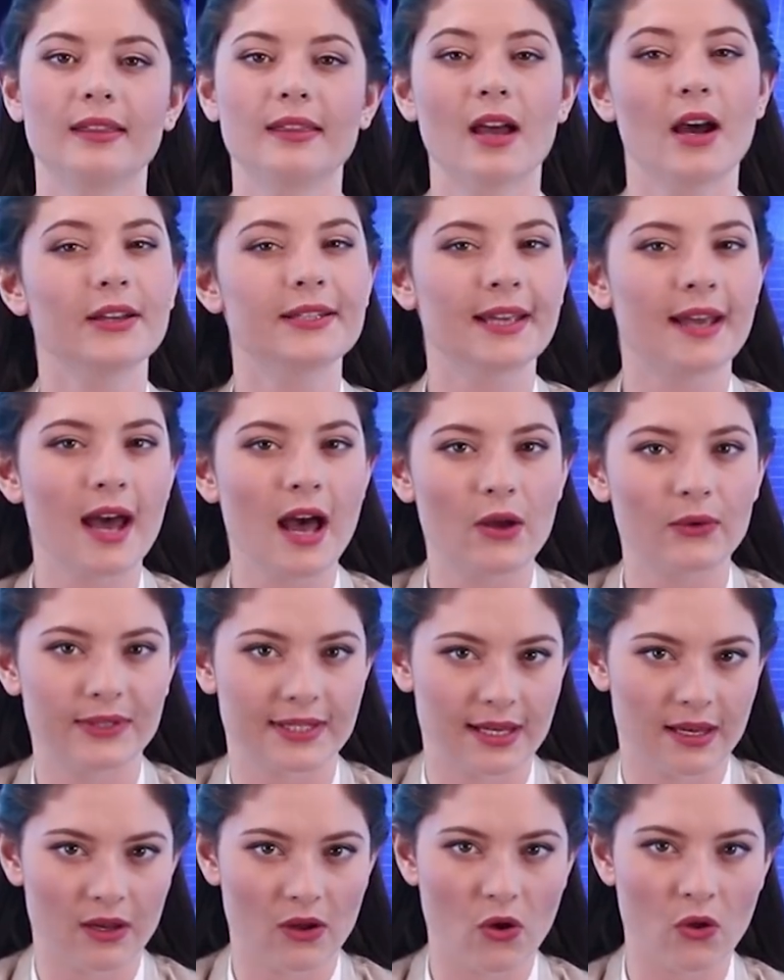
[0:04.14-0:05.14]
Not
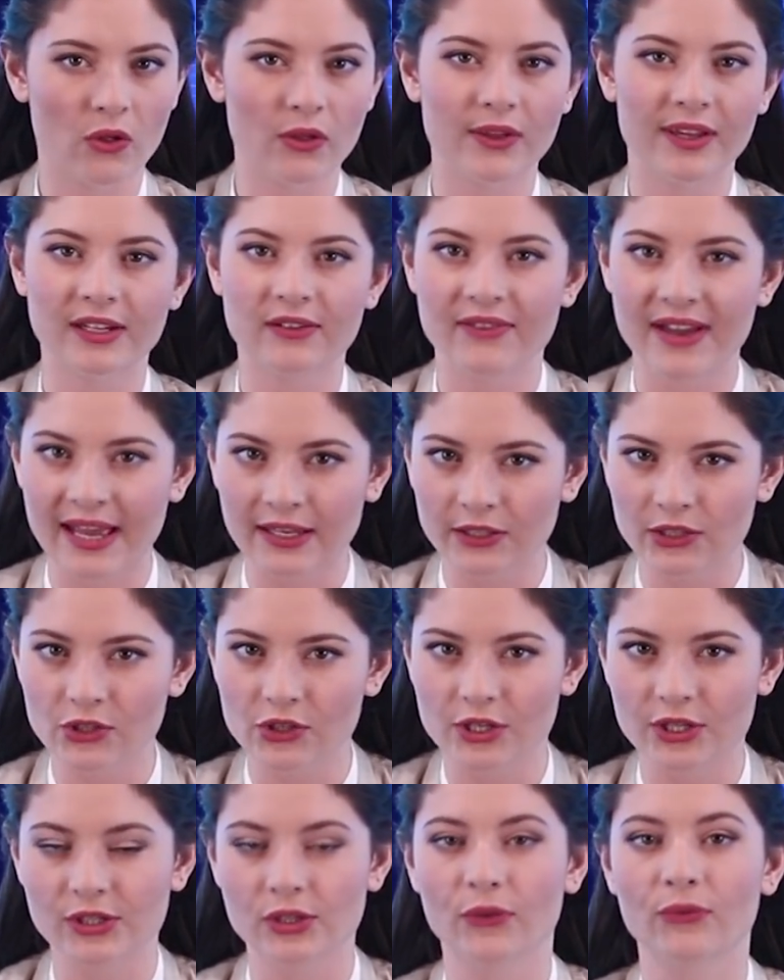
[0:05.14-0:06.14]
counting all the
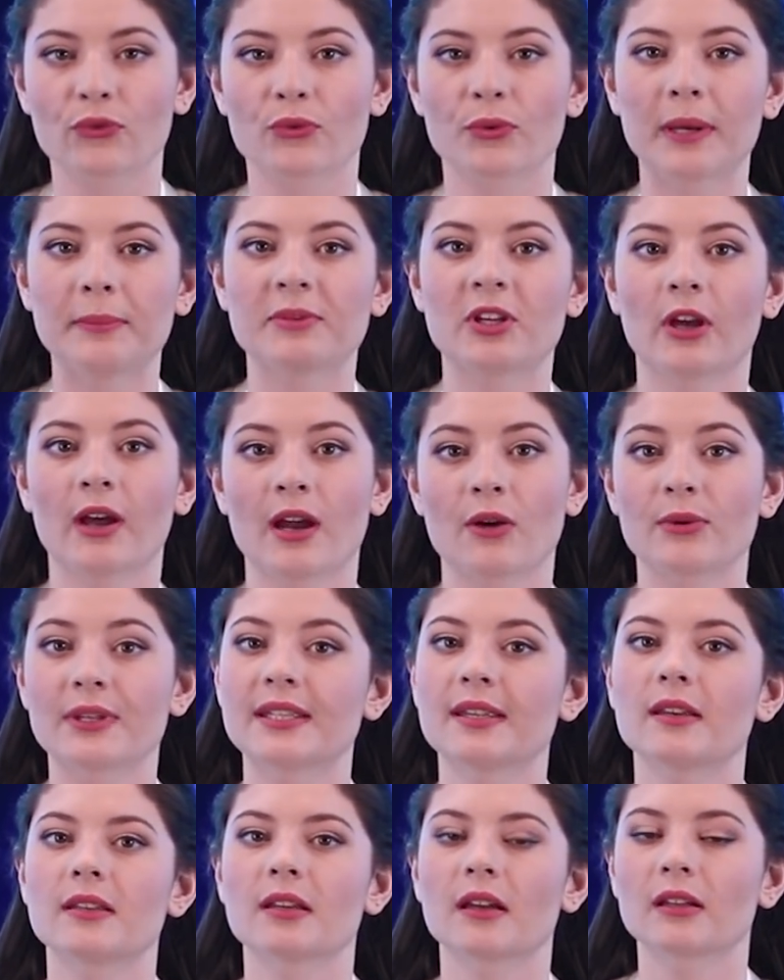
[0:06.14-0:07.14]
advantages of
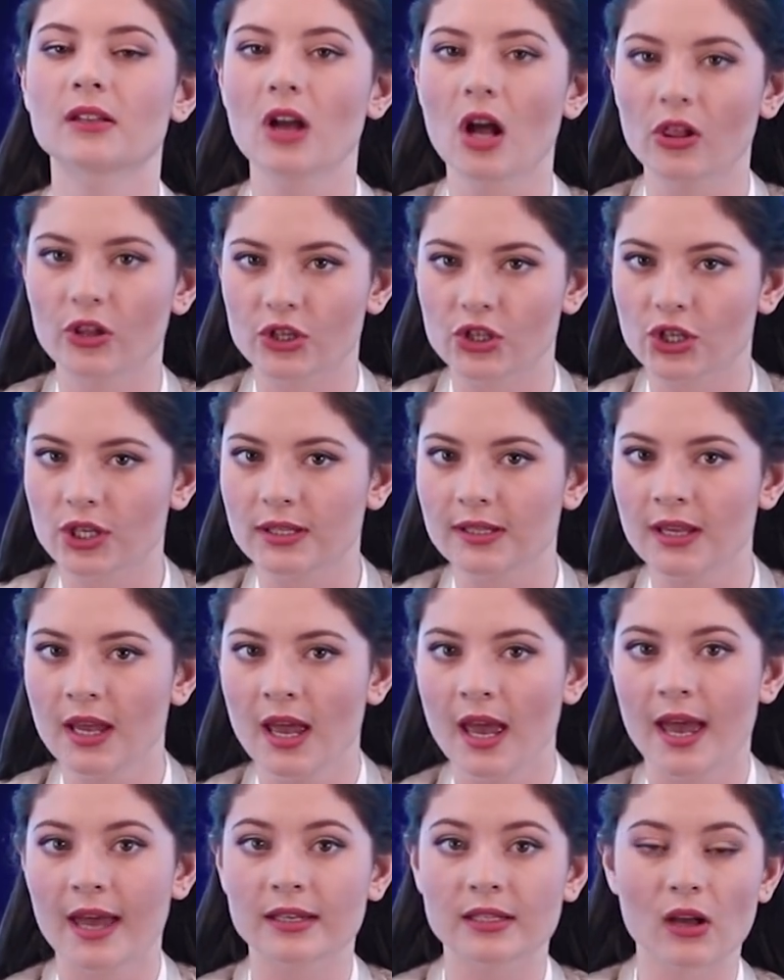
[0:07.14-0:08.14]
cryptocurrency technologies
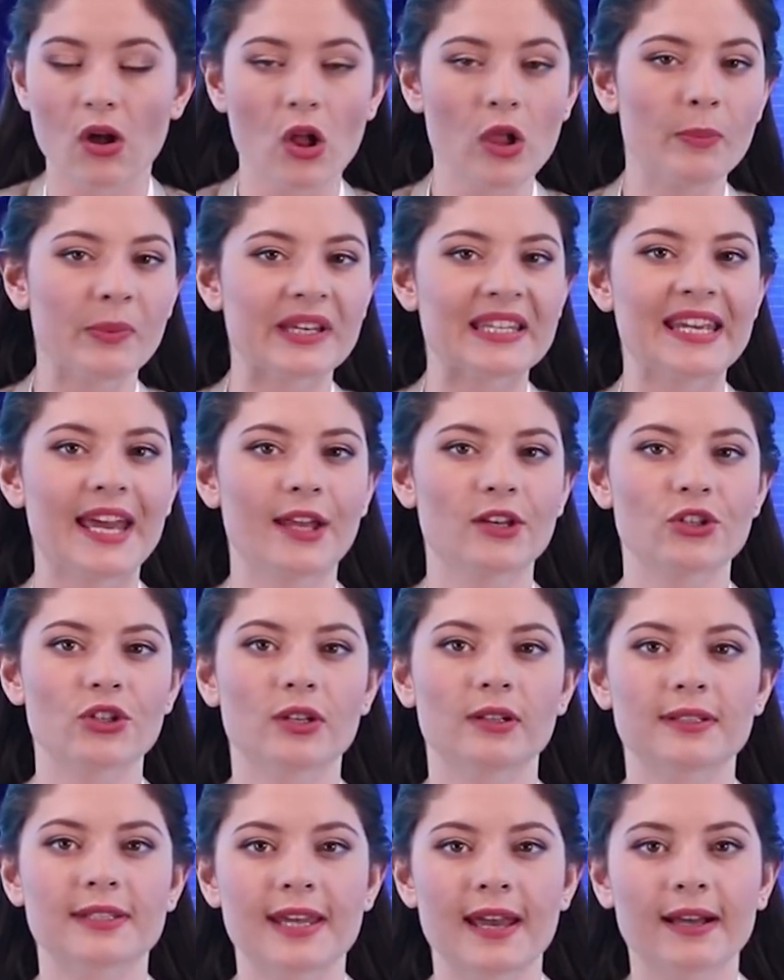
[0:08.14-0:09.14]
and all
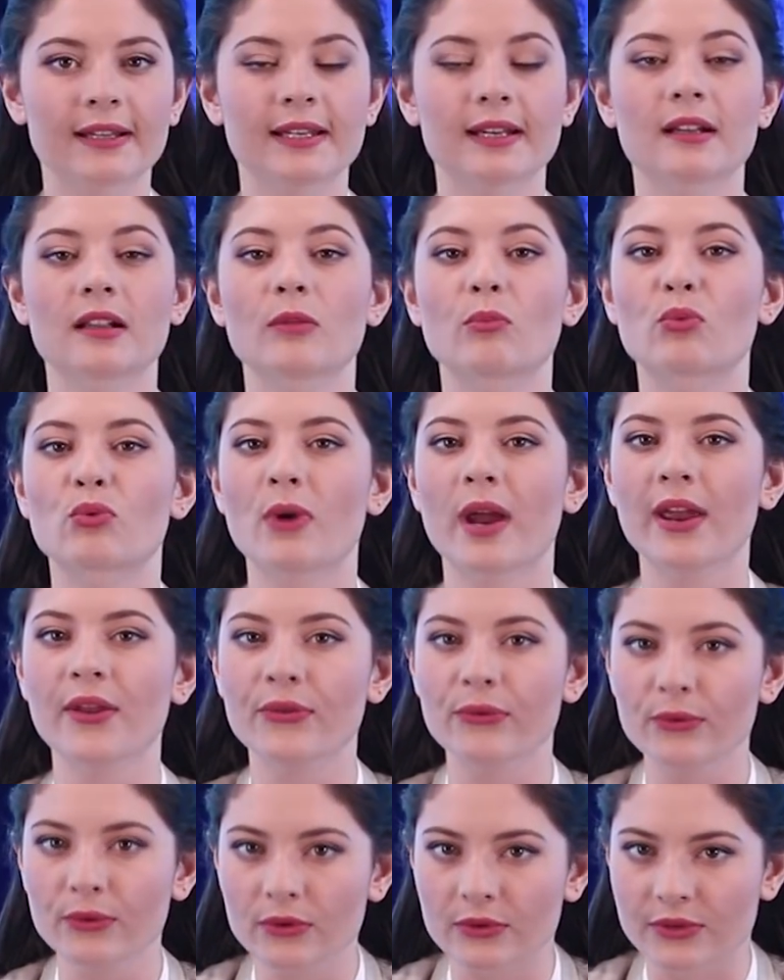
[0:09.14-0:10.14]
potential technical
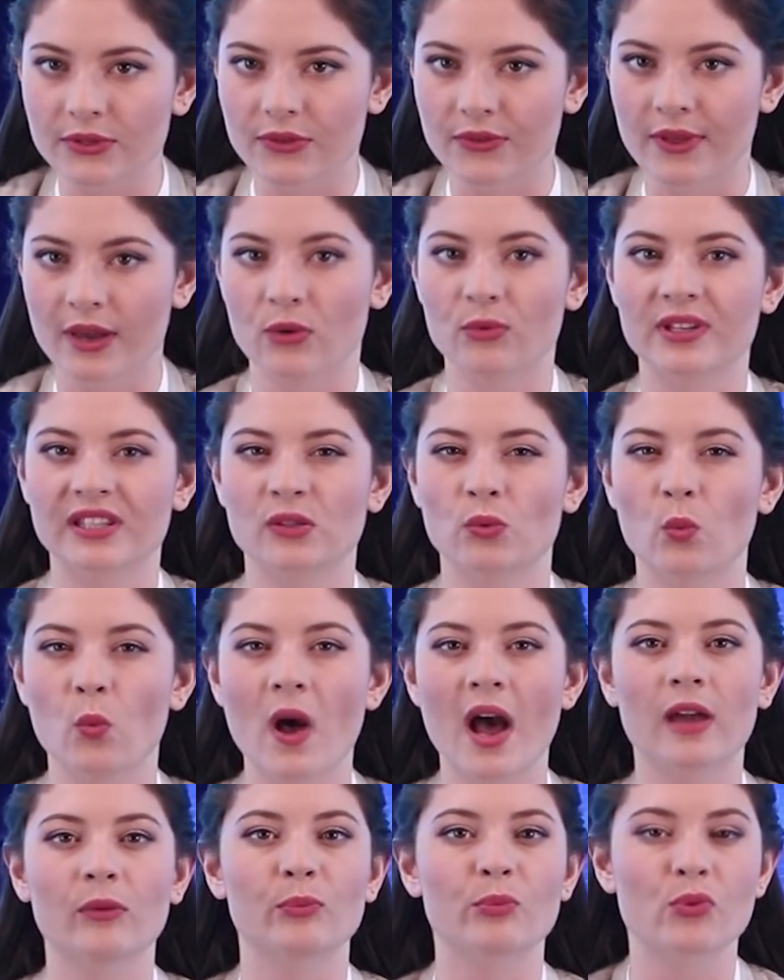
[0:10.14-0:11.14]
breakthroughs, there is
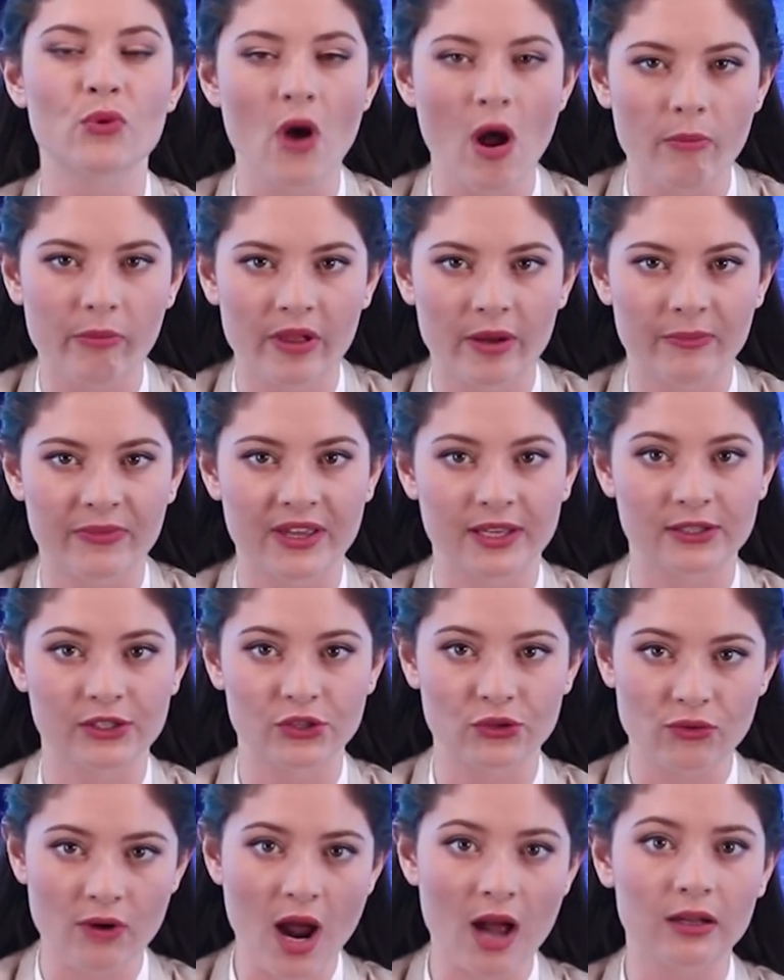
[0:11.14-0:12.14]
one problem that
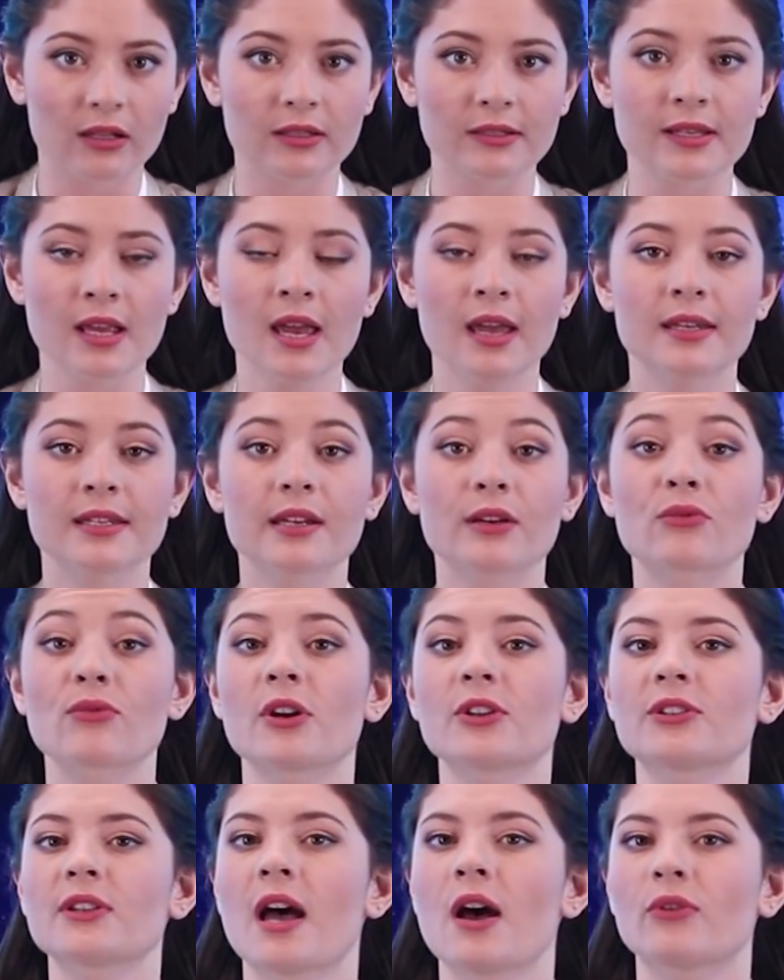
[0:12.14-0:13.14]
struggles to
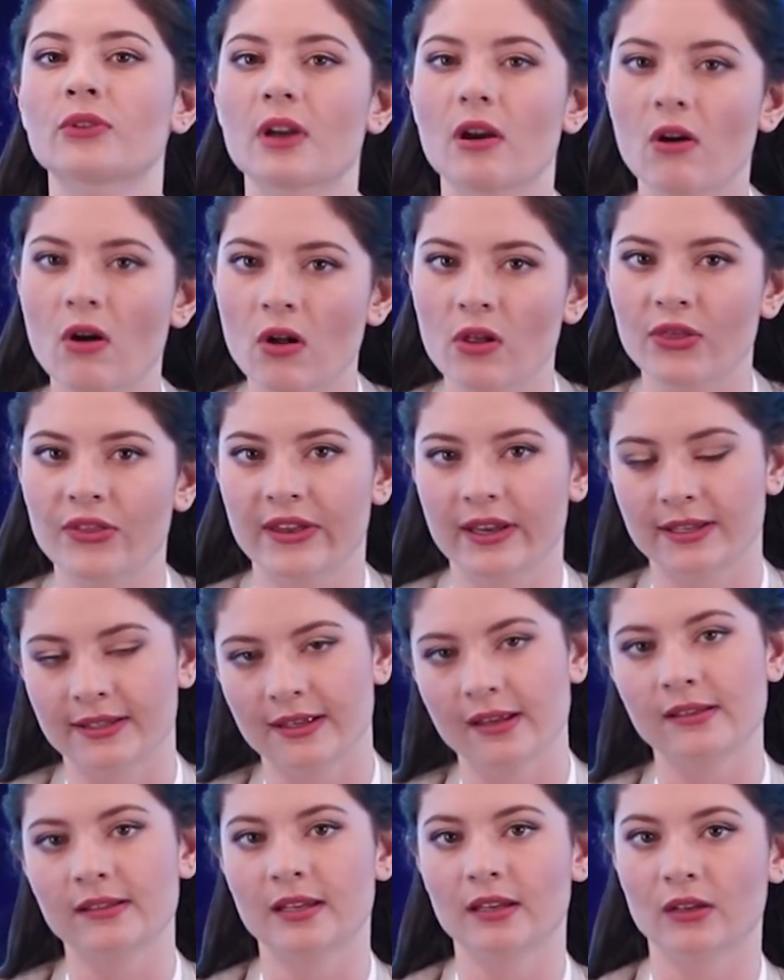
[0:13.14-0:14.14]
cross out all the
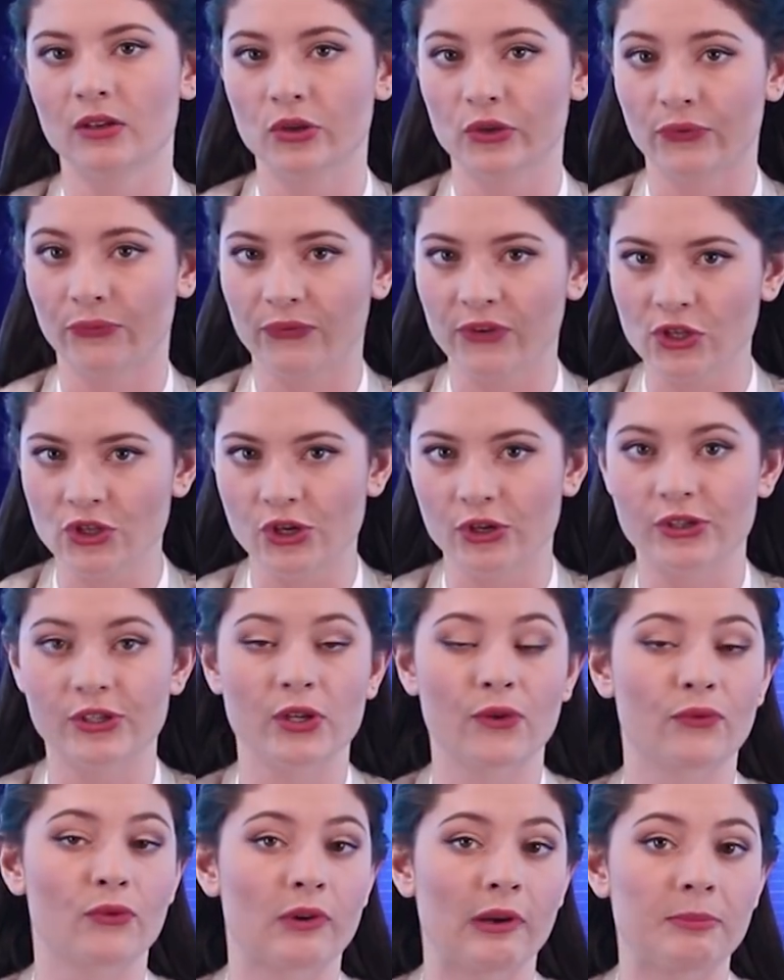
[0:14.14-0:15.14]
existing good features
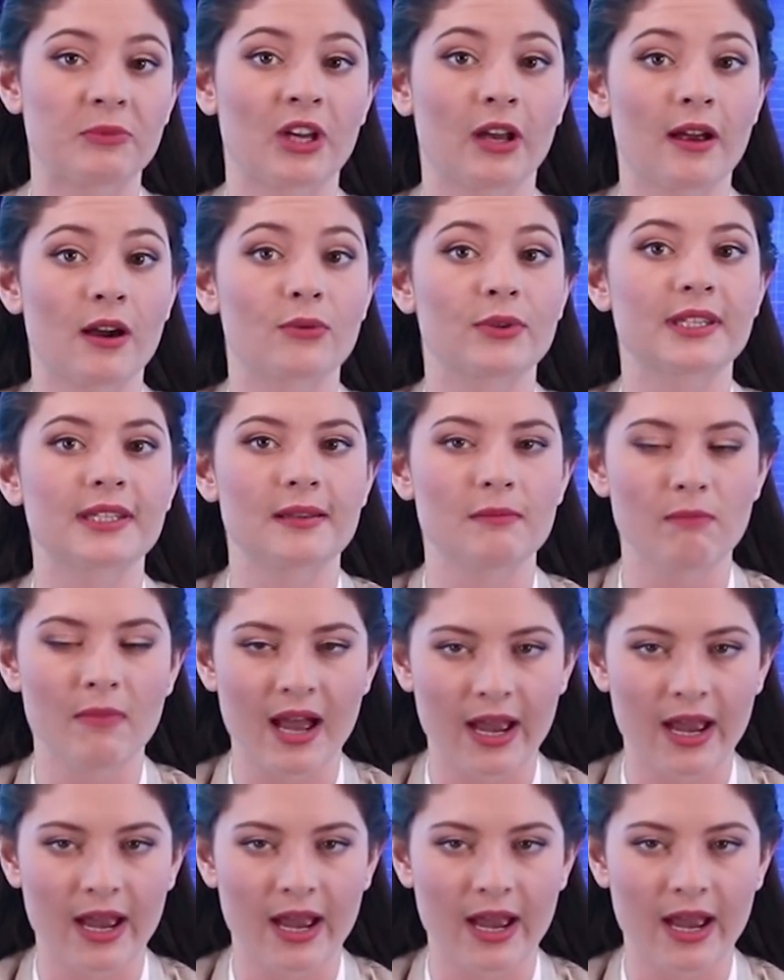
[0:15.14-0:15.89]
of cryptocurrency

= = =

The range to print runs from the line with "[0:07.14-0:08.14]" through the last line of the entries, both included; keep it exact and skip the pictures.

ANSWER TO THE PROBLEM:
[0:07.14-0:08.14]
cryptocurrency technologies
[0:08.14-0:09.14]
and all
[0:09.14-0:10.14]
potential technical
[0:10.14-0:11.14]
breakthroughs, there is
[0:11.14-0:12.14]
one problem that
[0:12.14-0:13.14]
struggles to
[0:13.14-0:14.14]
cross out all the
[0:14.14-0:15.14]
existing good features
[0:15.14-0:15.89]
of cryptocurrency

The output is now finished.